Pancreatic ductal adenocarcinoma is an extremely lethal disease with the lowest 1-year and 5-year survival rates of any cancer.

This is due, in part, to the extremely metastatic behavior of pancreas carcinoma cells and their extreme resistance to both chemical and radiotherapies.

Importantly, we now know that a strong, but nevertheless unique, fibrotic and immunosuppressive stromal response is present in PDA.

This intense fibroinflammatory, or desmoplastic, response is essentially pathognomonic for PDA and limits infiltration of anti-tumor immune cells and also their ability to move throughout and sample the tumor volume.

Indeed, immunotherapies with immune checkpoint blockade or infusion of genetically modified cells are producing remarkable clinical responses in other advanced malignancies, but to date, success has been much more limited in PDA.

However, focused preclinical strategies to disrupt the stroma or specifically engineer T cell therapies have shown promise in PDA.
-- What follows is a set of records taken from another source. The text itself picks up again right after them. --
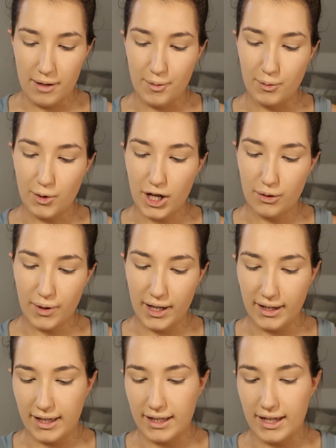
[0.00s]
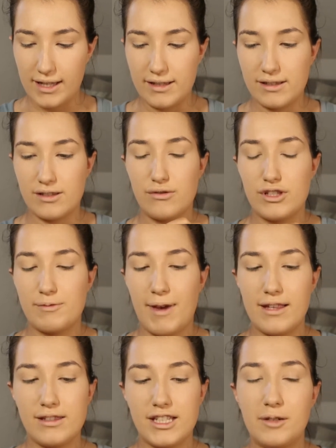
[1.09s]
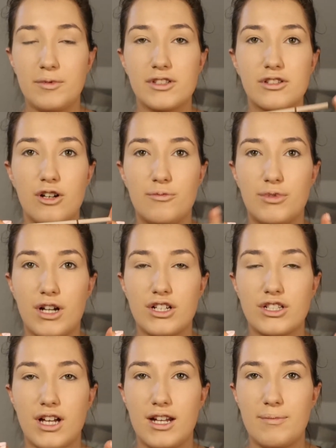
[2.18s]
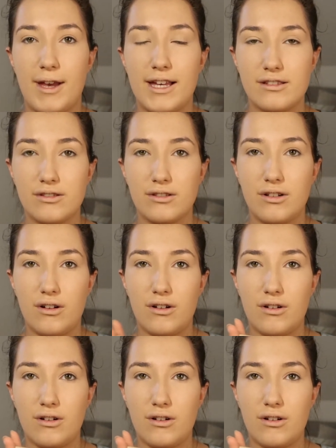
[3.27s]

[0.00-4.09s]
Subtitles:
but what I quite like is, so it's a pencil here but it's got a brush and a pencil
Thus, understanding the molecular basis for engineered T cell infiltration and identifying strategies to further enhance their infiltration, migration throughout tumor masses, and persistence and function in cancer will inform cell engineering strategies for improved treatment.

Here, we test a number of focused hypotheses using integrated experiments, advanced imaging, and mathematical modeling to elucidate engineered T cell migratory mechanisms both in vivo and in engineered platforms in vitro and utilize genome editing and overexpression to engineer T cells that can maximally infiltrate and move throughout complex tumor microenvironments.

We hypothesize that by enhancing the ability of engineered T cells to move throughout tumor we can profoundly improve their efficacy and employ combinations of stroma targeting and T cell therapies to improve disease outcomes.

We will dissect mechanisms governing infiltration, longevity and functionality of engineered T cells and determine how engineered T cell migrate within the physically complex tumor environments. This information will be used engineer T cells that most effectively move throughout the entire tumor mass.

Using these cells, we will perform rigorous preclinical evaluation of our engineered T cell approach in concert with rational stroma re-engineering.

Our goals are aligned with Projects 1 and 3 where we seek to collectively elucidate fundamental mechanisms of immune cell migration and to innovate novel cell engineering approaches to eradicate cancer.